An example of how to use this in Maxima code is below.

    if not(listp(ex)) then return("Your answer must be a list."),
    if not(is(length(ex)=2)) then return("Your list must have two elements."),
    if stringp(second(ex)) then return(castext("[[commonstring key='Illegal_strings' /]]")),

In this example

  1. ["Quadratic",x^2-1] is valid.
  2. [x^2-1,"Quadratic"] is invalid because the second argument here is a string. In this case the error message comes from the common language pack.

Many language examples have variables which need to be injected. In this example, the variable m0 needs to be injected.

$string['ValidateVarsSpurious']   = 'These variables are not needed: {$a->m0}.';

To inject variables into a language string we define the value of m0 in the [[commonstring ... /]] block.

    %_tmp: listofvars(ex),
    %_tmp: setdifference(setify(%_tmp), {x,y,z}),
    if cardinality(%_tmp) = 0 then return(""),
    castext("[[commonstring key='ValidateVarsSpurious' m0='listify(%_tmp)'/]]")

Note, when injecting a value m0='X' the X must be a Maxima expression, not a displayed string.

  1. to inject the Maxima expression X with {@...@} injection (without wrapping like \(...\)) to a named placeholder m0 use m0='X'.
  2. to inject the Maxima expression X with {#...#} injection, to get raw values, to a named placeholder m0 use raw_m0='X'.

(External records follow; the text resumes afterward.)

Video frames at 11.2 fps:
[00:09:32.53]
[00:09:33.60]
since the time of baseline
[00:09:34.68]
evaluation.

For other prefix options see the documentaiton for the commonstring block.

Further examples

To forbid the underscore character in a student's input.

validate_underscore(ex) := if is(sposition("_", string(ex)) = false) then ""
           else "Underscore characters are not permitted in this input.";

Sharing validators between questions

It is common to want to share validators between questions. It would also be very helpful to contribute commonly used validator functions back to the STACK project. To include a validator in more than one question you could post your validator function publicly.

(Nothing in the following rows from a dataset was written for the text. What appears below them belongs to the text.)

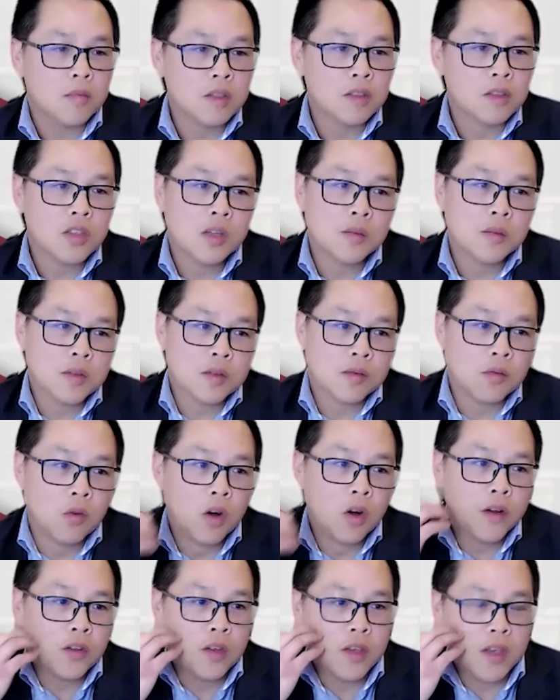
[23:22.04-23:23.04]
in terms of
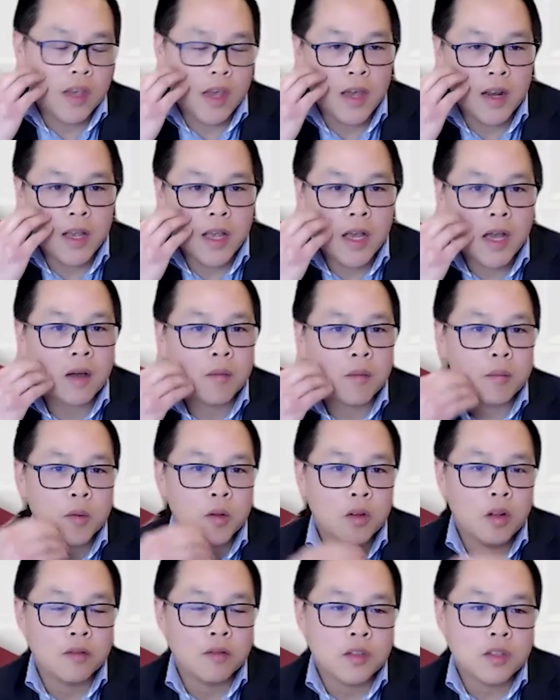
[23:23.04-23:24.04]
what you can and can't
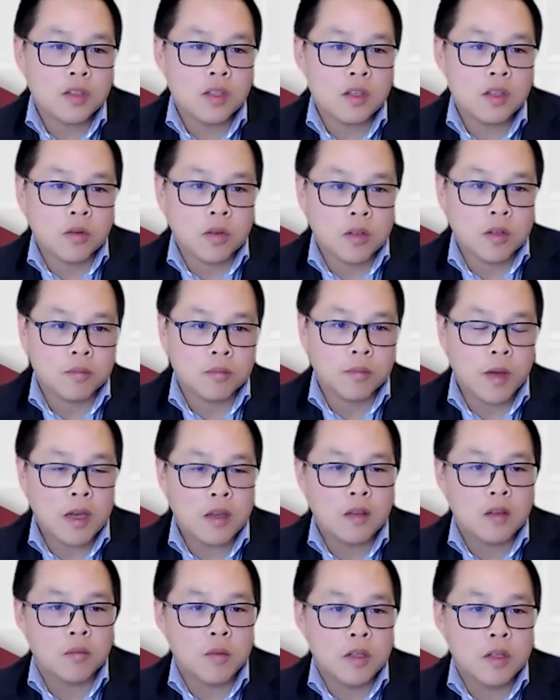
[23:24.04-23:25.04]
bill, obviously we're
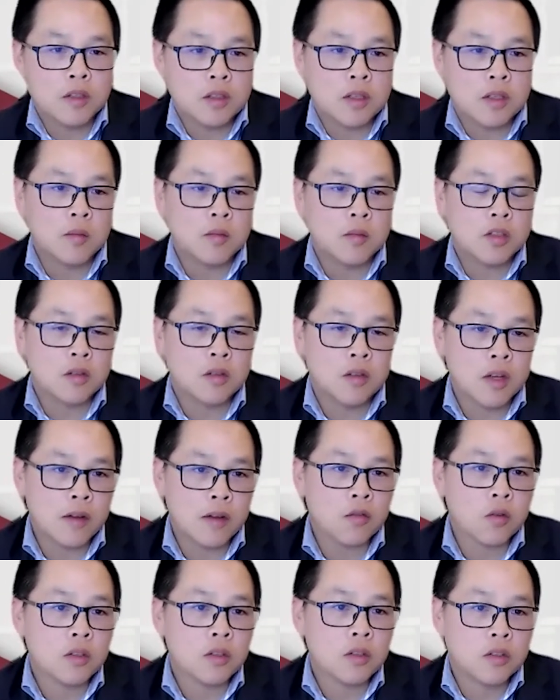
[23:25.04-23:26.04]
making the big assumption that
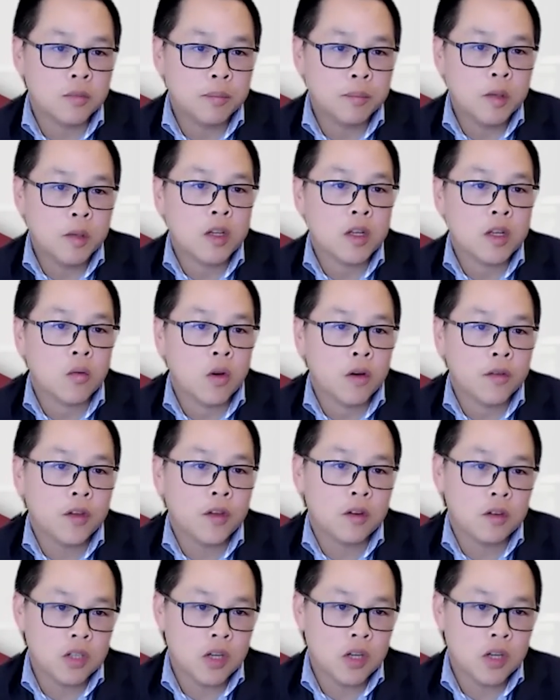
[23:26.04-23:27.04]
everyone's billing what
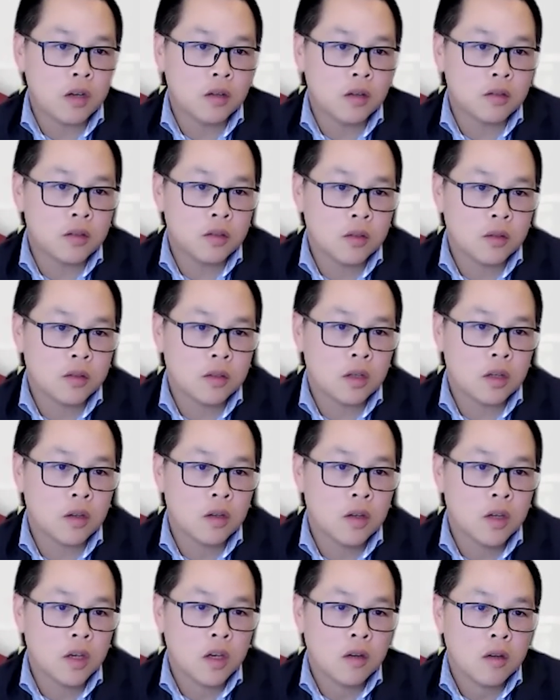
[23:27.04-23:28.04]
they're entitled to.
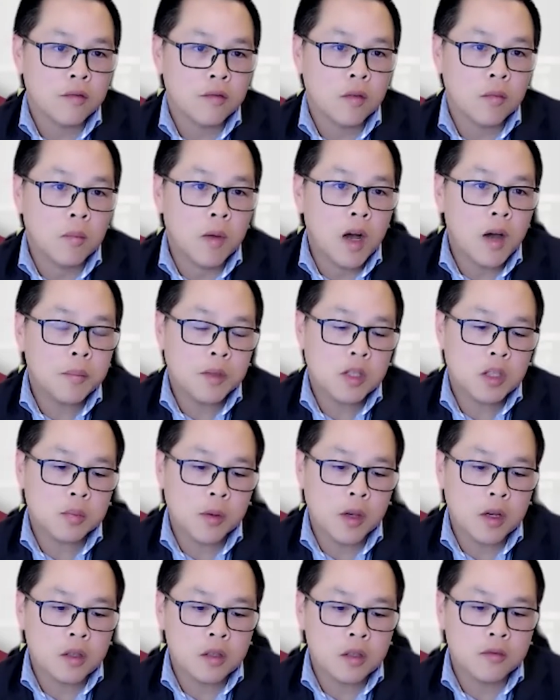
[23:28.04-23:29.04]
So from my
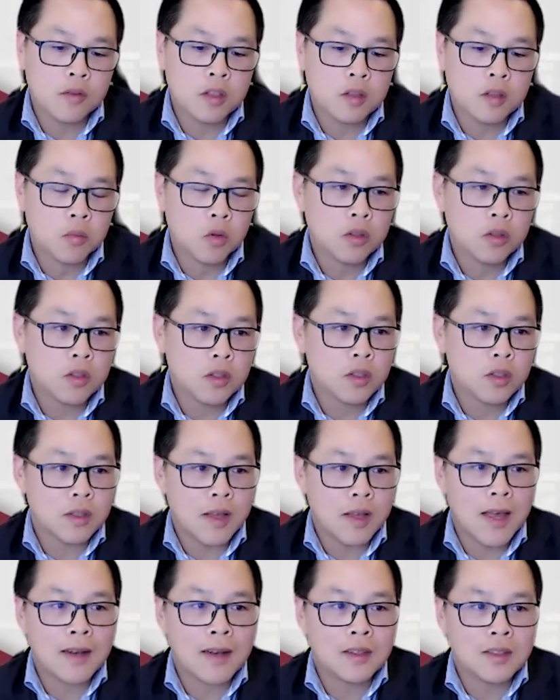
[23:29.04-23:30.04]
perspective, it's more just
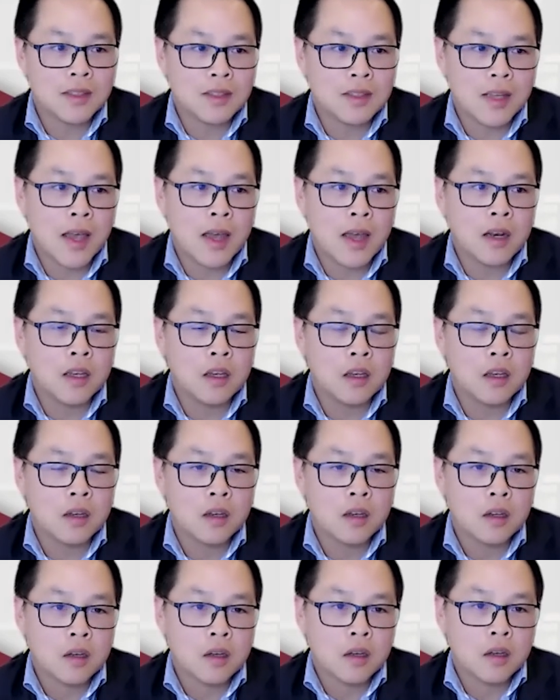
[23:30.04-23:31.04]
understanding
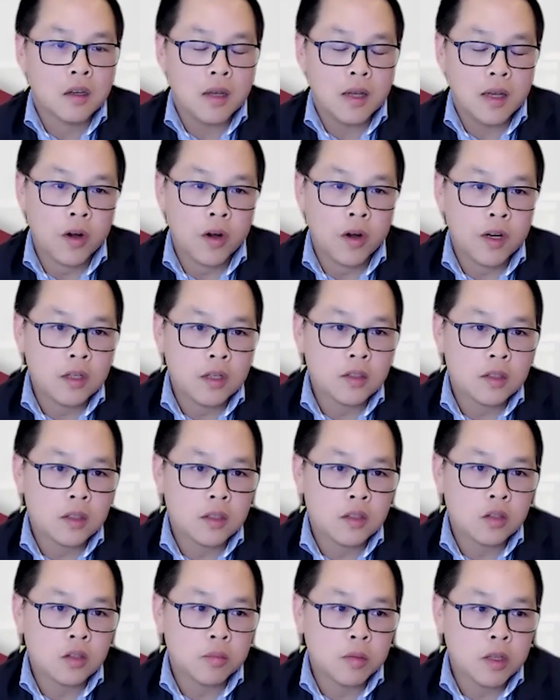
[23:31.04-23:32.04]
what it is
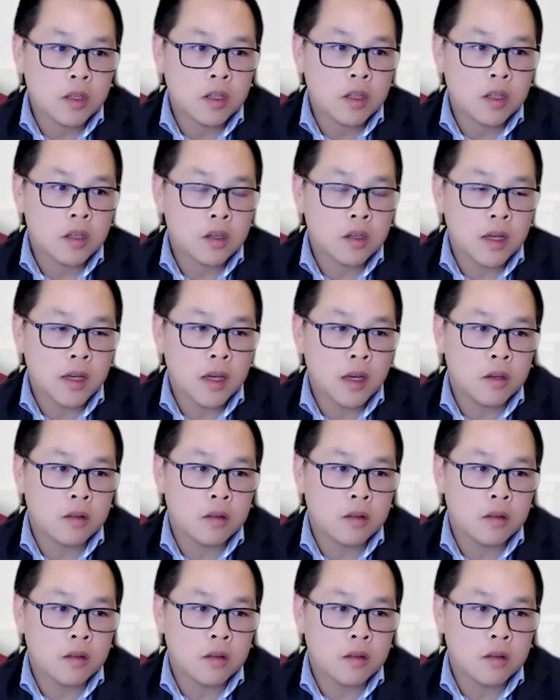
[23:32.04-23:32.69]
that you're billing.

  1. Get the validator function working reliably in your question, locally.
  2. Add the maxima function to this file, or another file, preferably contributing to the STACK project.
  3. Add documentation and comprehensive test cases (please!) to let other people know what the validator is intended to do, and to help ensure behaviour remains stable.
  4. Include the optional validators within the cas logic with either of the following

    stack_include(""); stack_include_contrib("validators.mac");

Note the url is used to include the raw content of this file.

Including external content always poses a minor additional security risk. In this case (1) the content is included and then subject to the same checks as if you had typed it yourself, and (2) the developers will take the same care in accepting contributions to the master branch as they do with the existing code base.

Example: forbid underscores in an input

Create a new question.

  1. Add the following to the question variables, which loads contributed validators.


or add the following to the question variables

  1. Use the extra option validator:validate_underscore in the input.

Example: forbid user-defined functions and array entries

As above, include the contributed validators. Use the extra option validator:validate_nofunctions in the input.